(Excerpts from a dataset)
################

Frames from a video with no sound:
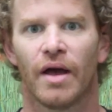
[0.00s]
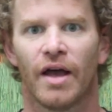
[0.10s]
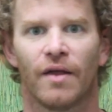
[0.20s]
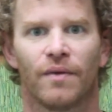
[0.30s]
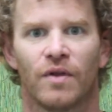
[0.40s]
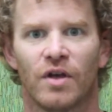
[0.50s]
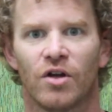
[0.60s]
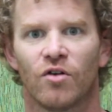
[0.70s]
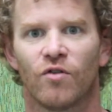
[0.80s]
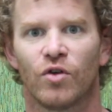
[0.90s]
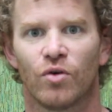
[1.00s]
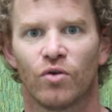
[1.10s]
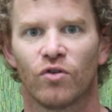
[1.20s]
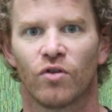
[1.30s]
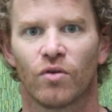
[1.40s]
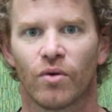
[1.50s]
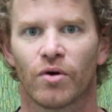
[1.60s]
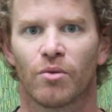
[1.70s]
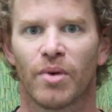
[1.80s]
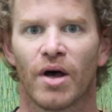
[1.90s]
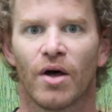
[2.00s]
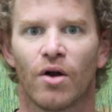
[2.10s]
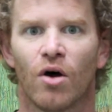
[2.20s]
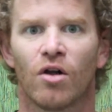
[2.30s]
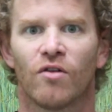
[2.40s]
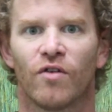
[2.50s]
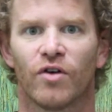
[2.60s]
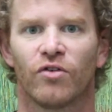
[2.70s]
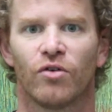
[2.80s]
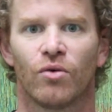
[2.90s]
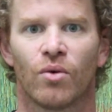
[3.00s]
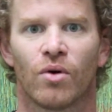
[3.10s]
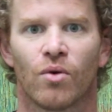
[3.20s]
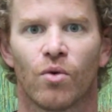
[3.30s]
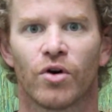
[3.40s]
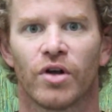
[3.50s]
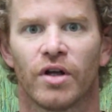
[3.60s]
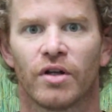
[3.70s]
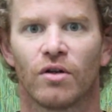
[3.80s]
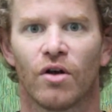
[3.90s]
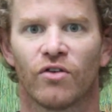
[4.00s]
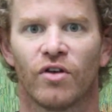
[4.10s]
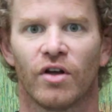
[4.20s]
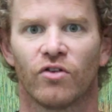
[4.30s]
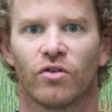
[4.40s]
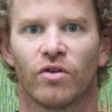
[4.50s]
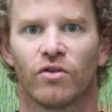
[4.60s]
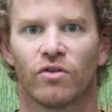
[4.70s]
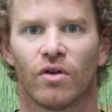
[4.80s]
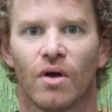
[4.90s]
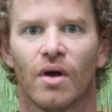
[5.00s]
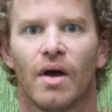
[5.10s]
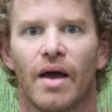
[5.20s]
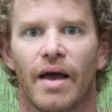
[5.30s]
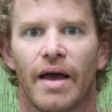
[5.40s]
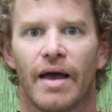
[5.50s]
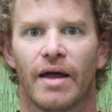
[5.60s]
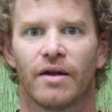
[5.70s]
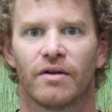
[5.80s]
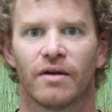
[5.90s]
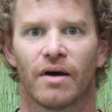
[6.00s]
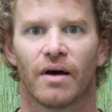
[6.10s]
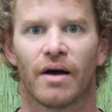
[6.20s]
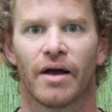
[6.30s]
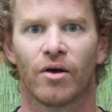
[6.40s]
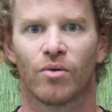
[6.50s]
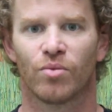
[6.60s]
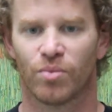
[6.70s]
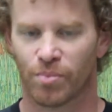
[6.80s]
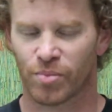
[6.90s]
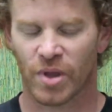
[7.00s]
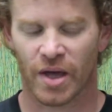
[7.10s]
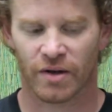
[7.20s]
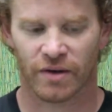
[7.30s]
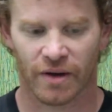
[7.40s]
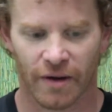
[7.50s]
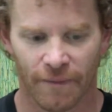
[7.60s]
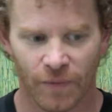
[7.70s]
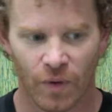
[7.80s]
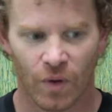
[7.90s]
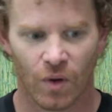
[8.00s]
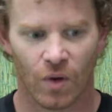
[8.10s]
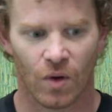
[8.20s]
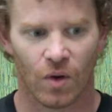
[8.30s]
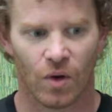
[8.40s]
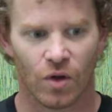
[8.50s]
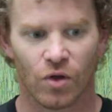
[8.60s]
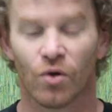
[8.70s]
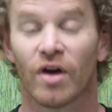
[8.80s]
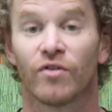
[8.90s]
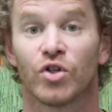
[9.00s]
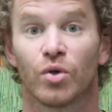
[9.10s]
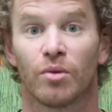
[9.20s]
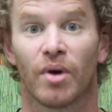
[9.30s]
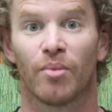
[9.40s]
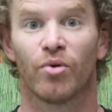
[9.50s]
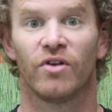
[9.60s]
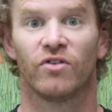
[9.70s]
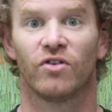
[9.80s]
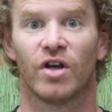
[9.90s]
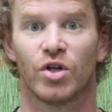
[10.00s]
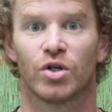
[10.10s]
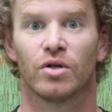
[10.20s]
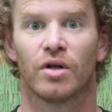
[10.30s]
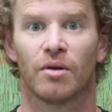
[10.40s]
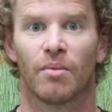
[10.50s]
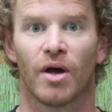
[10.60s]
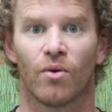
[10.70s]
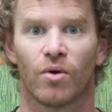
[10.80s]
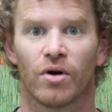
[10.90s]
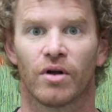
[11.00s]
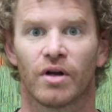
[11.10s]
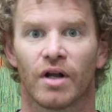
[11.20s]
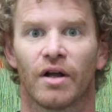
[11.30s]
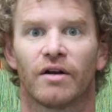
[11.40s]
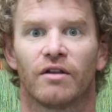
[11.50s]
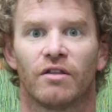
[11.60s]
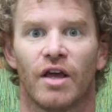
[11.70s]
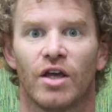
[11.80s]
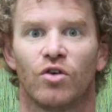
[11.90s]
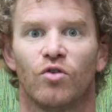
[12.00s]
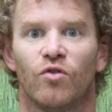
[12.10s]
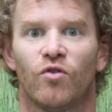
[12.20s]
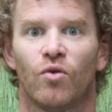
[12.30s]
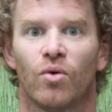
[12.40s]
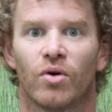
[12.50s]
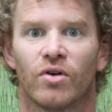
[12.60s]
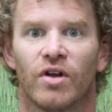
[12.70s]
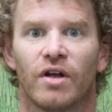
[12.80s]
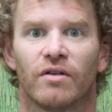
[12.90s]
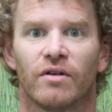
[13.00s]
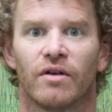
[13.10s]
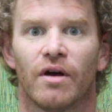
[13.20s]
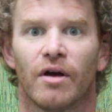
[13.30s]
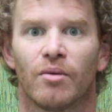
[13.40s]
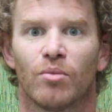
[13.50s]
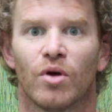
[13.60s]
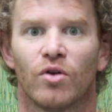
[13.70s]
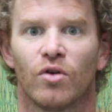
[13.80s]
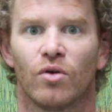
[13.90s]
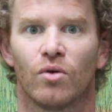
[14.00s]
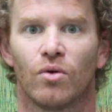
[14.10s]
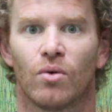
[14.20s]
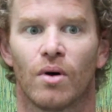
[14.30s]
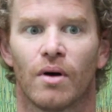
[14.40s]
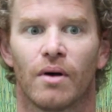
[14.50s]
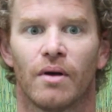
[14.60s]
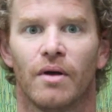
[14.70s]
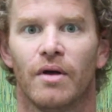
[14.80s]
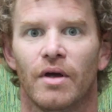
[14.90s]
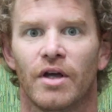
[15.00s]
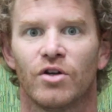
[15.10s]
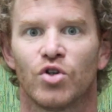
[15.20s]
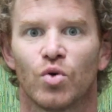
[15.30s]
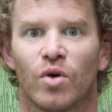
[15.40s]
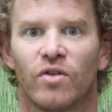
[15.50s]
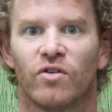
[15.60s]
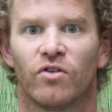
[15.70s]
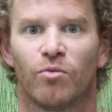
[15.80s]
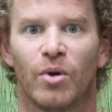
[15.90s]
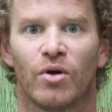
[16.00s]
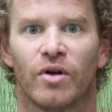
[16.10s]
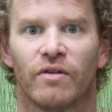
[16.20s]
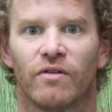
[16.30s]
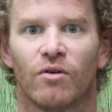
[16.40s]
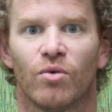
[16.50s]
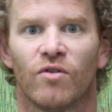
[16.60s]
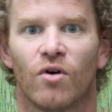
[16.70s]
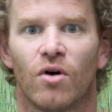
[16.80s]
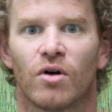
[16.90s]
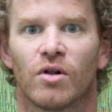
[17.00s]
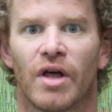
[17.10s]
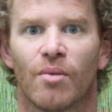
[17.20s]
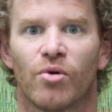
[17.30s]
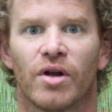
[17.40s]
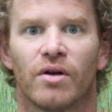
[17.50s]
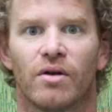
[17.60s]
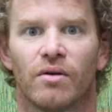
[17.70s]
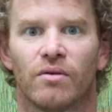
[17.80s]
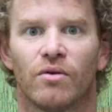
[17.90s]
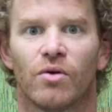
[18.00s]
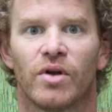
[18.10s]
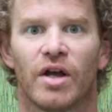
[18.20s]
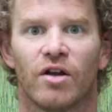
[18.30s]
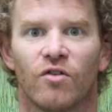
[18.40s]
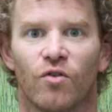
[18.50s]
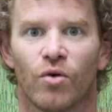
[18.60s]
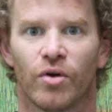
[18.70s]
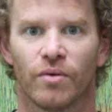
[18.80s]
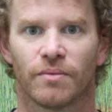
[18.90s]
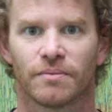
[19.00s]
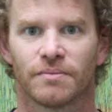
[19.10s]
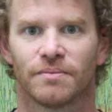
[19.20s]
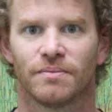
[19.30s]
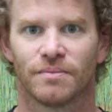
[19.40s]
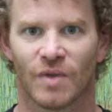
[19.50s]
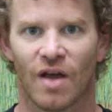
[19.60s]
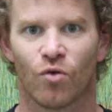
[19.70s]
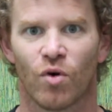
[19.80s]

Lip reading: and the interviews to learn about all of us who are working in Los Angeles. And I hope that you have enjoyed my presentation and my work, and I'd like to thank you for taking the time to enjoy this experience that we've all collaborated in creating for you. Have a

################

■ Work instruction: Print all records word for word, no images.

■ Exercise solution:
Frames from a video with no sound:
[0.00s]
[0.10s]
[0.20s]
[0.30s]
[0.40s]
[0.50s]
[0.60s]
[0.70s]
[0.80s]
[0.90s]
[1.00s]
[1.10s]
[1.20s]
[1.30s]
[1.40s]
[1.50s]
[1.60s]
[1.70s]
[1.80s]
[1.90s]
[2.00s]
[2.10s]
[2.20s]
[2.30s]
[2.40s]
[2.50s]
[2.60s]
[2.70s]
[2.80s]
[2.90s]
[3.00s]
[3.10s]
[3.20s]
[3.30s]
[3.40s]
[3.50s]
[3.60s]
[3.70s]
[3.80s]
[3.90s]
[4.00s]
[4.10s]
[4.20s]
[4.30s]
[4.40s]
[4.50s]
[4.60s]
[4.70s]
[4.80s]
[4.90s]
[5.00s]
[5.10s]
[5.20s]
[5.30s]
[5.40s]
[5.50s]
[5.60s]
[5.70s]
[5.80s]
[5.90s]
[6.00s]
[6.10s]
[6.20s]
[6.30s]
[6.40s]
[6.50s]
[6.60s]
[6.70s]
[6.80s]
[6.90s]
[7.00s]
[7.10s]
[7.20s]
[7.30s]
[7.40s]
[7.50s]
[7.60s]
[7.70s]
[7.80s]
[7.90s]
[8.00s]
[8.10s]
[8.20s]
[8.30s]
[8.40s]
[8.50s]
[8.60s]
[8.70s]
[8.80s]
[8.90s]
[9.00s]
[9.10s]
[9.20s]
[9.30s]
[9.40s]
[9.50s]
[9.60s]
[9.70s]
[9.80s]
[9.90s]
[10.00s]
[10.10s]
[10.20s]
[10.30s]
[10.40s]
[10.50s]
[10.60s]
[10.70s]
[10.80s]
[10.90s]
[11.00s]
[11.10s]
[11.20s]
[11.30s]
[11.40s]
[11.50s]
[11.60s]
[11.70s]
[11.80s]
[11.90s]
[12.00s]
[12.10s]
[12.20s]
[12.30s]
[12.40s]
[12.50s]
[12.60s]
[12.70s]
[12.80s]
[12.90s]
[13.00s]
[13.10s]
[13.20s]
[13.30s]
[13.40s]
[13.50s]
[13.60s]
[13.70s]
[13.80s]
[13.90s]
[14.00s]
[14.10s]
[14.20s]
[14.30s]
[14.40s]
[14.50s]
[14.60s]
[14.70s]
[14.80s]
[14.90s]
[15.00s]
[15.10s]
[15.20s]
[15.30s]
[15.40s]
[15.50s]
[15.60s]
[15.70s]
[15.80s]
[15.90s]
[16.00s]
[16.10s]
[16.20s]
[16.30s]
[16.40s]
[16.50s]
[16.60s]
[16.70s]
[16.80s]
[16.90s]
[17.00s]
[17.10s]
[17.20s]
[17.30s]
[17.40s]
[17.50s]
[17.60s]
[17.70s]
[17.80s]
[17.90s]
[18.00s]
[18.10s]
[18.20s]
[18.30s]
[18.40s]
[18.50s]
[18.60s]
[18.70s]
[18.80s]
[18.90s]
[19.00s]
[19.10s]
[19.20s]
[19.30s]
[19.40s]
[19.50s]
[19.60s]
[19.70s]
[19.80s]

Lip reading: and the interviews to learn about all of us who are working in Los Angeles. And I hope that you have enjoyed my presentation and my work, and I'd like to thank you for taking the time to enjoy this experience that we've all collaborated in creating for you. Have a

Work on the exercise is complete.